** Opening TASK INPUT block **

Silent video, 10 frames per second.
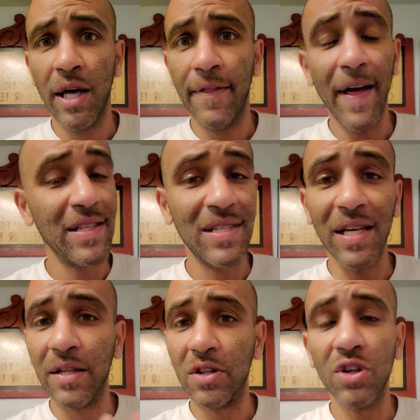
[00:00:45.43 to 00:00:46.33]
That's
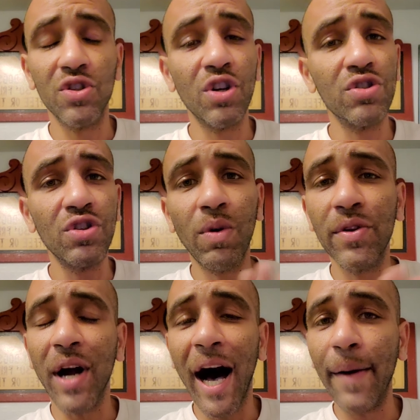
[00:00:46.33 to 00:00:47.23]
it. There's no
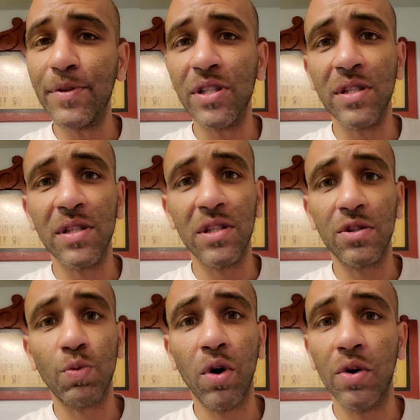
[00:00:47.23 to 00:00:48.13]
other options in
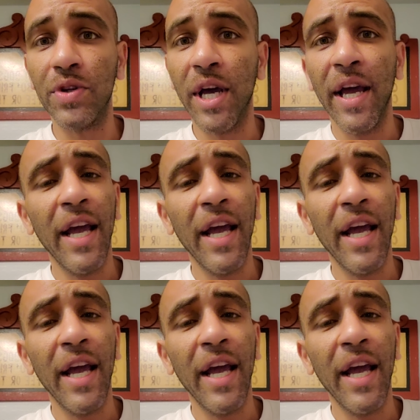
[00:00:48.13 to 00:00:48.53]
this world.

** Closing TASK INPUT block **

● AIM OF THE TASK
Could you set down nothing but the lines from the one containing "[00:00:46.33 to 00:00:47.23]" through the last line of the records above, both ends included, exactly as given and free of pictures?

● WRITTEN SOLUTION
[00:00:46.33 to 00:00:47.23]
it. There's no
[00:00:47.23 to 00:00:48.13]
other options in
[00:00:48.13 to 00:00:48.53]
this world.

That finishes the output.